For this exercise, copy the records below exactly and exclude every image.

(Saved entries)
:::::

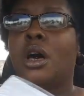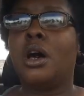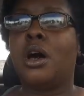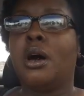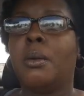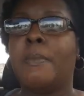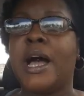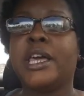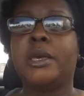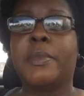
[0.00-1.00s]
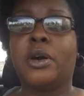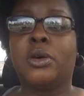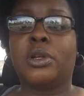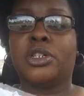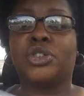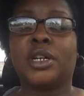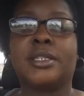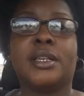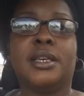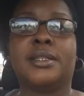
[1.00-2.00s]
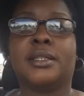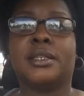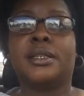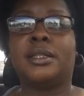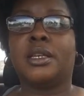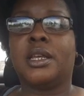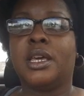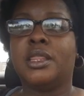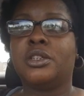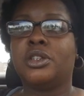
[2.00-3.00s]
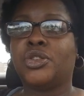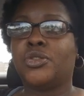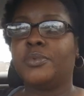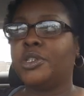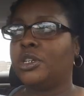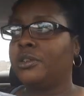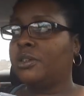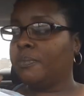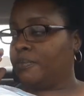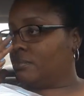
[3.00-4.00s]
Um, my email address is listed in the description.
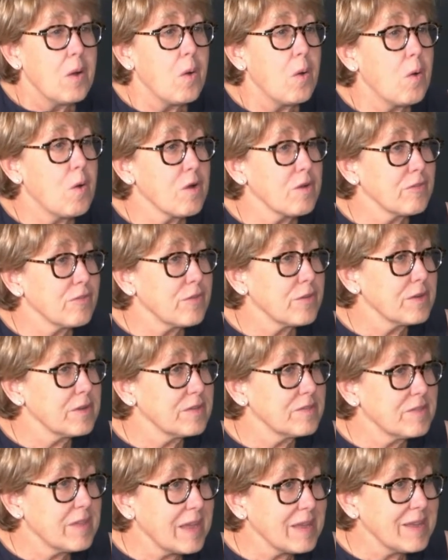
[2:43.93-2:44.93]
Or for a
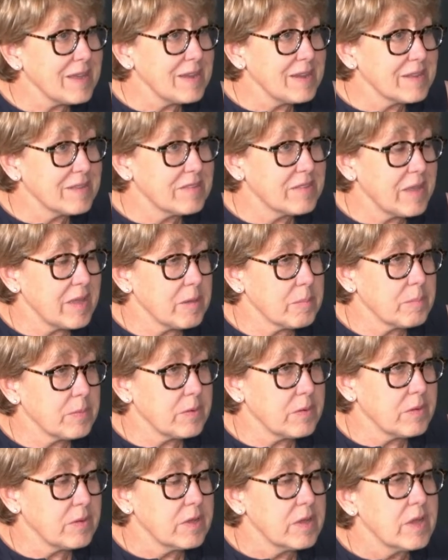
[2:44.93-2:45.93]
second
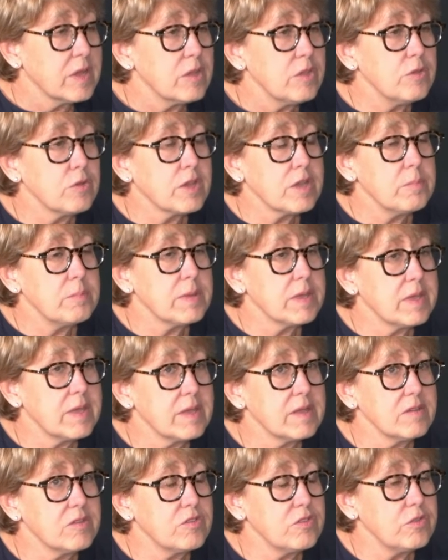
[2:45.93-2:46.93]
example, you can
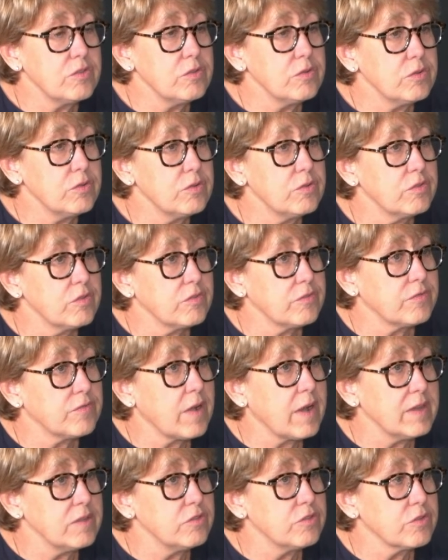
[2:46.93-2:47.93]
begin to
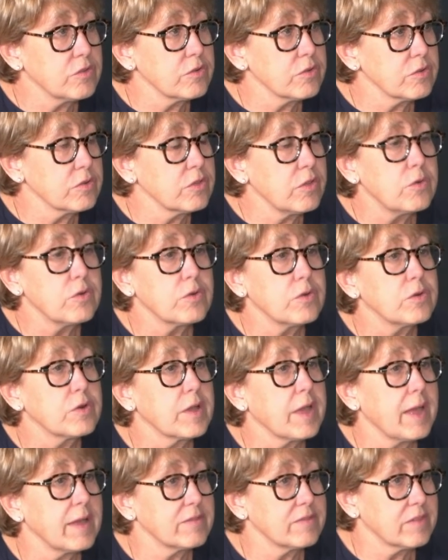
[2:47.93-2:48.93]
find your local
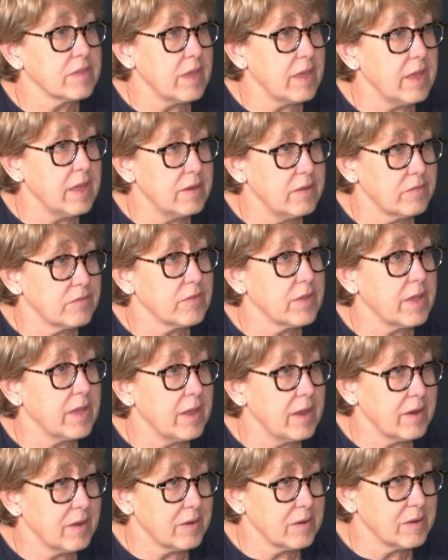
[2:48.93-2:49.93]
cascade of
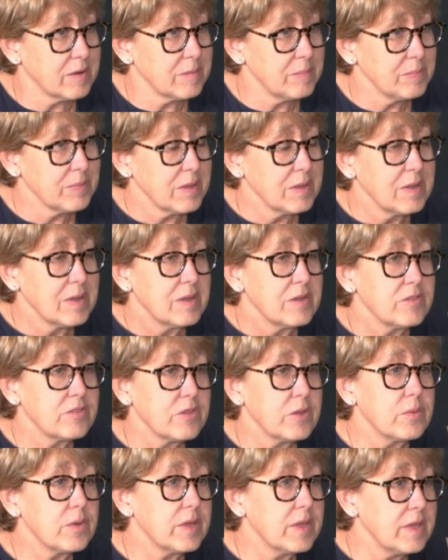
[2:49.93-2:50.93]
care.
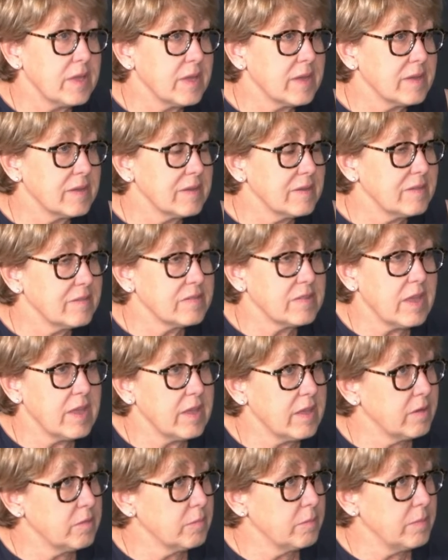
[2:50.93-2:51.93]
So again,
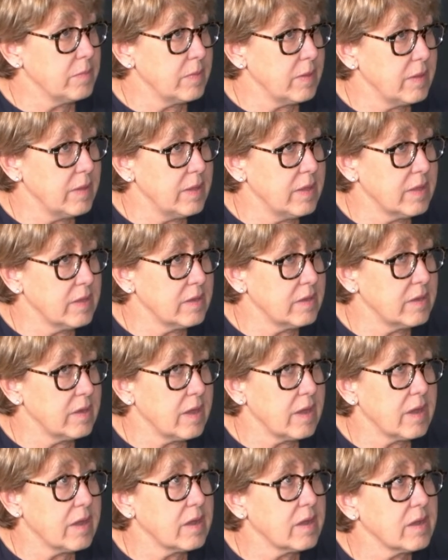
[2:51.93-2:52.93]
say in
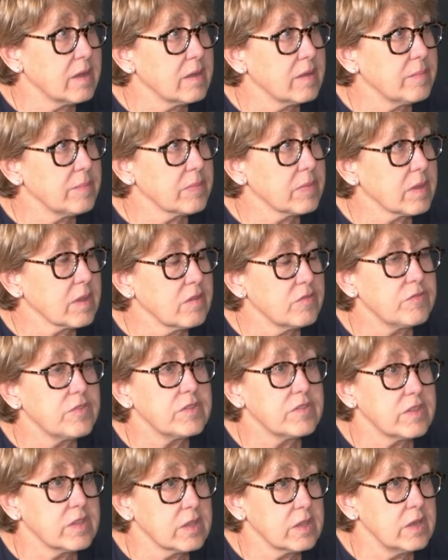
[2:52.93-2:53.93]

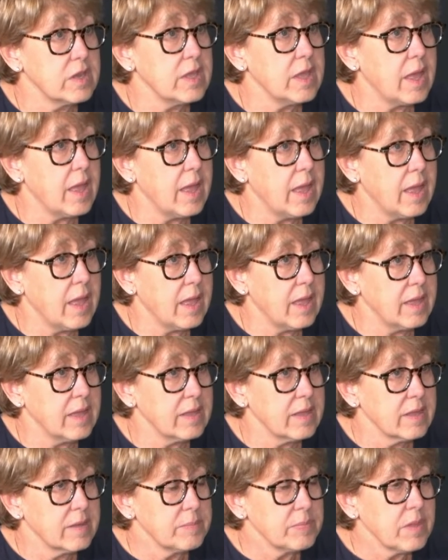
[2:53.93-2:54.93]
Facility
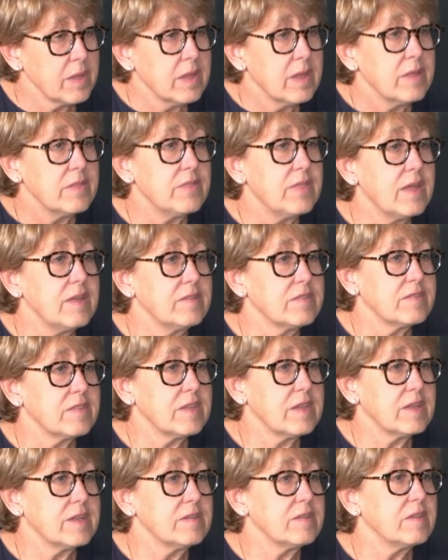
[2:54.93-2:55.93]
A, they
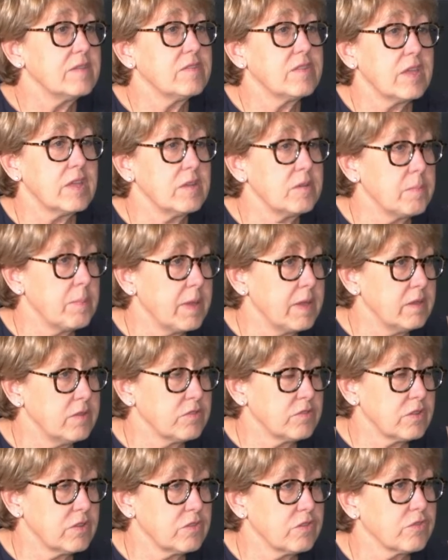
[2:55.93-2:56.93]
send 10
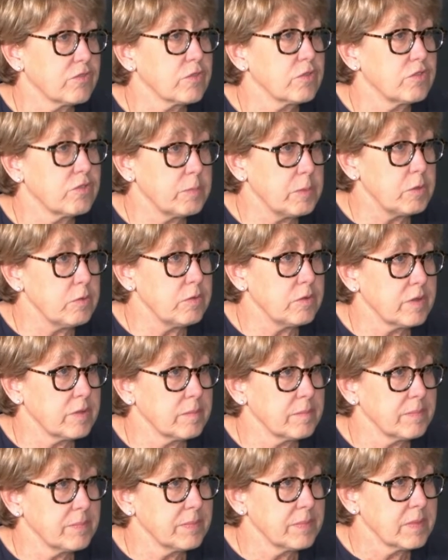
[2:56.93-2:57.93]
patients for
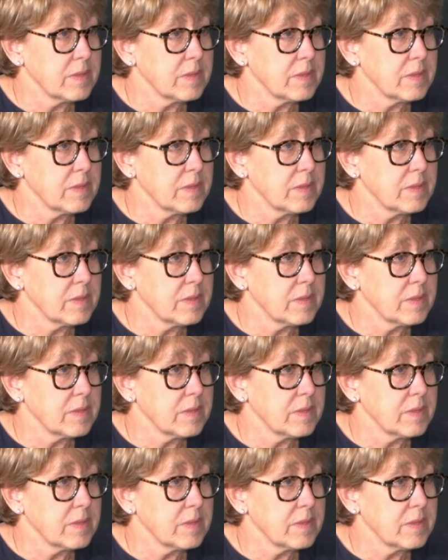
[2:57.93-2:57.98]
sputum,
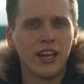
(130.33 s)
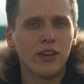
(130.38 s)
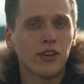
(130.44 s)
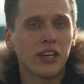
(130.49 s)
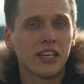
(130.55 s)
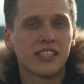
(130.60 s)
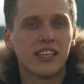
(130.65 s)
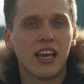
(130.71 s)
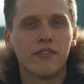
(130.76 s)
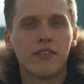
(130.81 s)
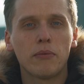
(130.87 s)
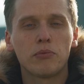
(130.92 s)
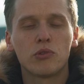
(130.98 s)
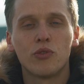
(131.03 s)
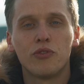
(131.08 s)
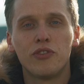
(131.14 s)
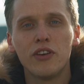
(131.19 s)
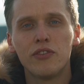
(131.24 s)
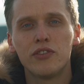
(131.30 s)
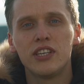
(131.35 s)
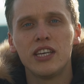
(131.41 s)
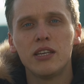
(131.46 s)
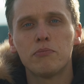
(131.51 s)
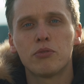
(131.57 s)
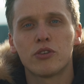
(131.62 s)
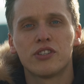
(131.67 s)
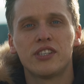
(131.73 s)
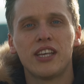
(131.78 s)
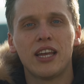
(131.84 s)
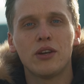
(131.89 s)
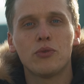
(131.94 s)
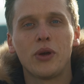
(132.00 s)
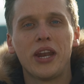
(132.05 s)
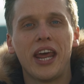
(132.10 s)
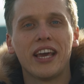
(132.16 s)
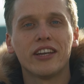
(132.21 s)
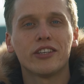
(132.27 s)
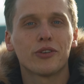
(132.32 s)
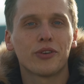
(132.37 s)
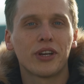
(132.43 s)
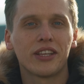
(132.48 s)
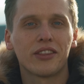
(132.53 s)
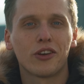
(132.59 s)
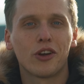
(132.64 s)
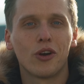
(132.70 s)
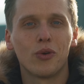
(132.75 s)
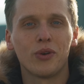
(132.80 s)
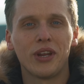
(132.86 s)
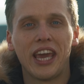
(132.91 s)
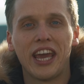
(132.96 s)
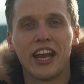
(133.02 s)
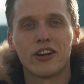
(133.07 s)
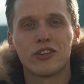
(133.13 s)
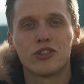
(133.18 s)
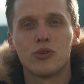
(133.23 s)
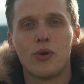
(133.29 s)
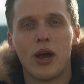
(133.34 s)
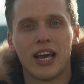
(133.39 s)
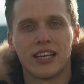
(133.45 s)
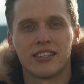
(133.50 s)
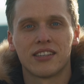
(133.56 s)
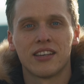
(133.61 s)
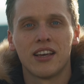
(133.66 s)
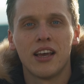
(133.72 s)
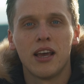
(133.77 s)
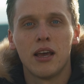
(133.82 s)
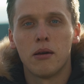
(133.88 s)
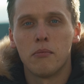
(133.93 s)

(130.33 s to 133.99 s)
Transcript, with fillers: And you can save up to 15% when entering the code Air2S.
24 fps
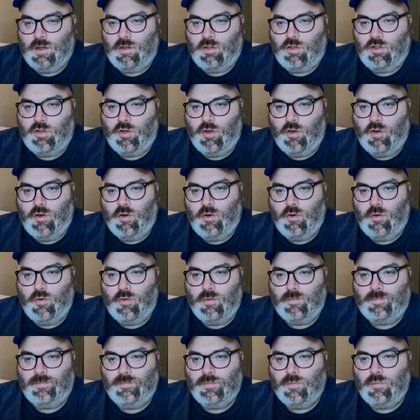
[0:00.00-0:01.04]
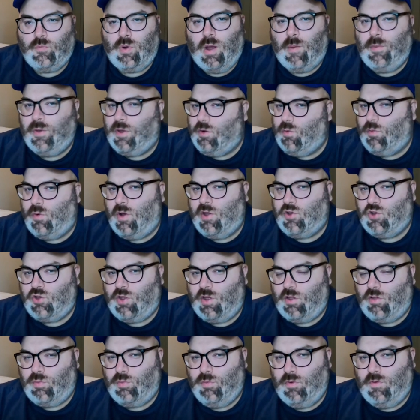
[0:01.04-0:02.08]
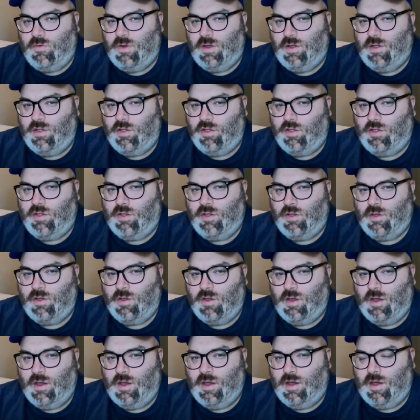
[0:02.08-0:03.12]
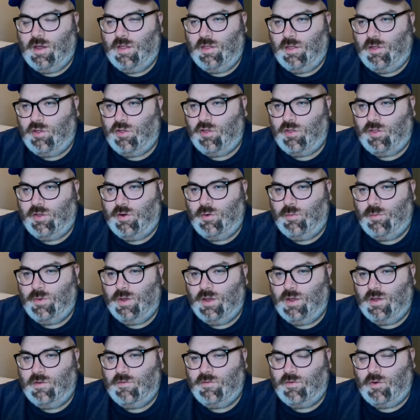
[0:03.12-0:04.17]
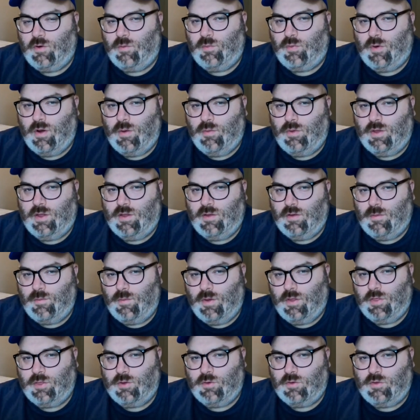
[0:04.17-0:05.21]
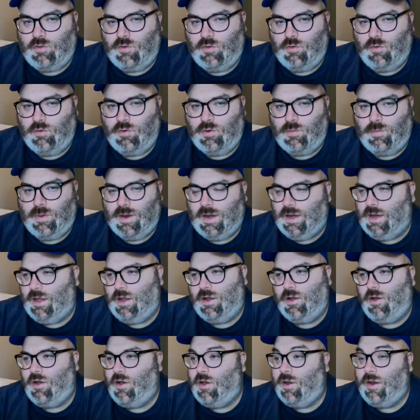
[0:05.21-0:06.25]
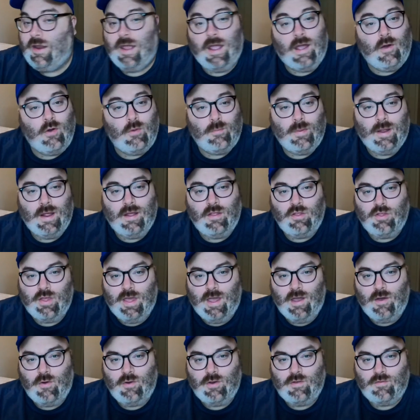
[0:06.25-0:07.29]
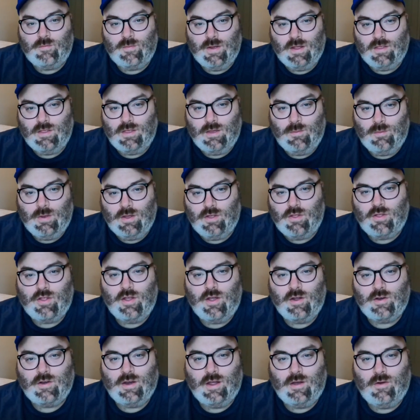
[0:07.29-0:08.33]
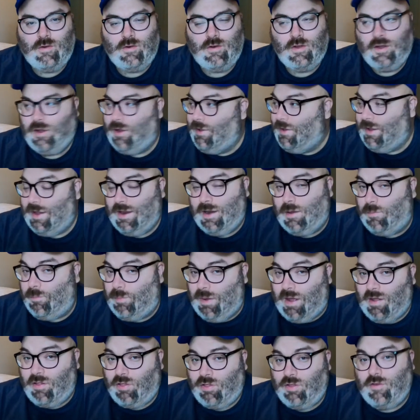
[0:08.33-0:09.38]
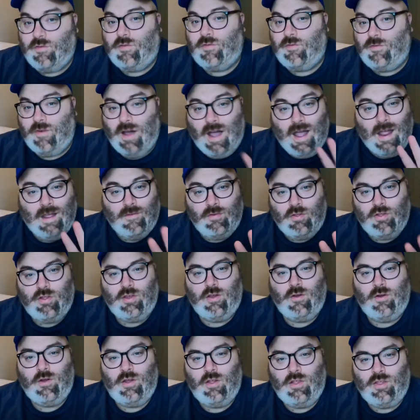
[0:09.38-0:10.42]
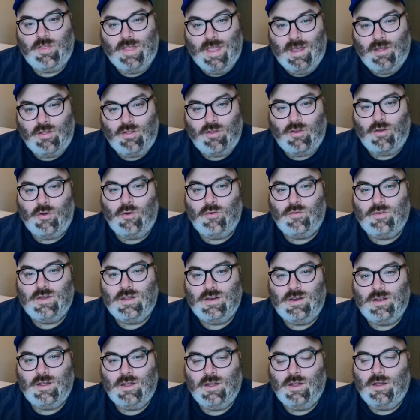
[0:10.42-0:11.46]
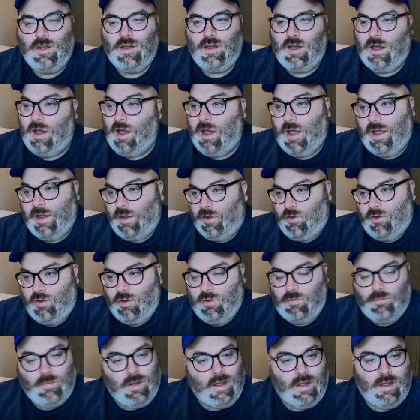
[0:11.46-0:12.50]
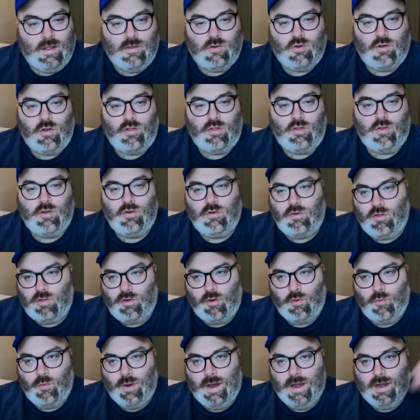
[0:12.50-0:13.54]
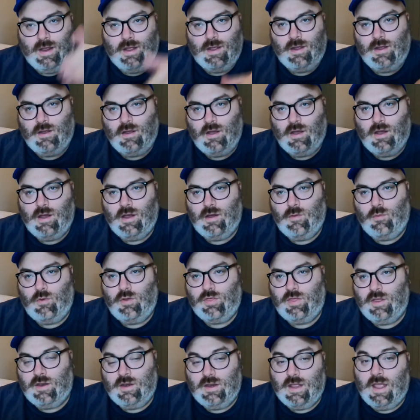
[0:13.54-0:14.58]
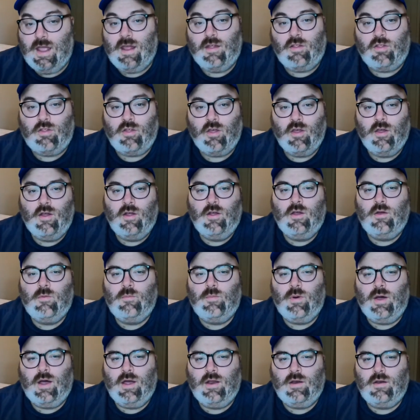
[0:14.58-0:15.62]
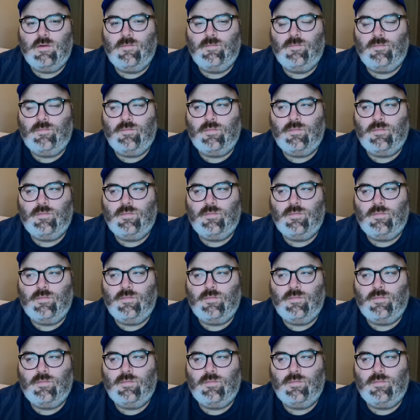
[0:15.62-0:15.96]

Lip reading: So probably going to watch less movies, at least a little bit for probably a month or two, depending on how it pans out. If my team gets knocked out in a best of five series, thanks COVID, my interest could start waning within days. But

:::::

TASK RESULT >>
[0.00-1.00s]
[1.00-2.00s]
[2.00-3.00s]
[3.00-4.00s]
Um, my email address is listed in the description.
[2:43.93-2:44.93]
Or for a
[2:44.93-2:45.93]
second
[2:45.93-2:46.93]
example, you can
[2:46.93-2:47.93]
begin to
[2:47.93-2:48.93]
find your local
[2:48.93-2:49.93]
cascade of
[2:49.93-2:50.93]
care.
[2:50.93-2:51.93]
So again,
[2:51.93-2:52.93]
say in
[2:52.93-2:53.93]

[2:53.93-2:54.93]
Facility
[2:54.93-2:55.93]
A, they
[2:55.93-2:56.93]
send 10
[2:56.93-2:57.93]
patients for
[2:57.93-2:57.98]
sputum,
(130.33 s)
(130.38 s)
(130.44 s)
(130.49 s)
(130.55 s)
(130.60 s)
(130.65 s)
(130.71 s)
(130.76 s)
(130.81 s)
(130.87 s)
(130.92 s)
(130.98 s)
(131.03 s)
(131.08 s)
(131.14 s)
(131.19 s)
(131.24 s)
(131.30 s)
(131.35 s)
(131.41 s)
(131.46 s)
(131.51 s)
(131.57 s)
(131.62 s)
(131.67 s)
(131.73 s)
(131.78 s)
(131.84 s)
(131.89 s)
(131.94 s)
(132.00 s)
(132.05 s)
(132.10 s)
(132.16 s)
(132.21 s)
(132.27 s)
(132.32 s)
(132.37 s)
(132.43 s)
(132.48 s)
(132.53 s)
(132.59 s)
(132.64 s)
(132.70 s)
(132.75 s)
(132.80 s)
(132.86 s)
(132.91 s)
(132.96 s)
(133.02 s)
(133.07 s)
(133.13 s)
(133.18 s)
(133.23 s)
(133.29 s)
(133.34 s)
(133.39 s)
(133.45 s)
(133.50 s)
(133.56 s)
(133.61 s)
(133.66 s)
(133.72 s)
(133.77 s)
(133.82 s)
(133.88 s)
(133.93 s)

(130.33 s to 133.99 s)
Transcript, with fillers: And you can save up to 15% when entering the code Air2S.
24 fps
[0:00.00-0:01.04]
[0:01.04-0:02.08]
[0:02.08-0:03.12]
[0:03.12-0:04.17]
[0:04.17-0:05.21]
[0:05.21-0:06.25]
[0:06.25-0:07.29]
[0:07.29-0:08.33]
[0:08.33-0:09.38]
[0:09.38-0:10.42]
[0:10.42-0:11.46]
[0:11.46-0:12.50]
[0:12.50-0:13.54]
[0:13.54-0:14.58]
[0:14.58-0:15.62]
[0:15.62-0:15.96]

Lip reading: So probably going to watch less movies, at least a little bit for probably a month or two, depending on how it pans out. If my team gets knocked out in a best of five series, thanks COVID, my interest could start waning within days. But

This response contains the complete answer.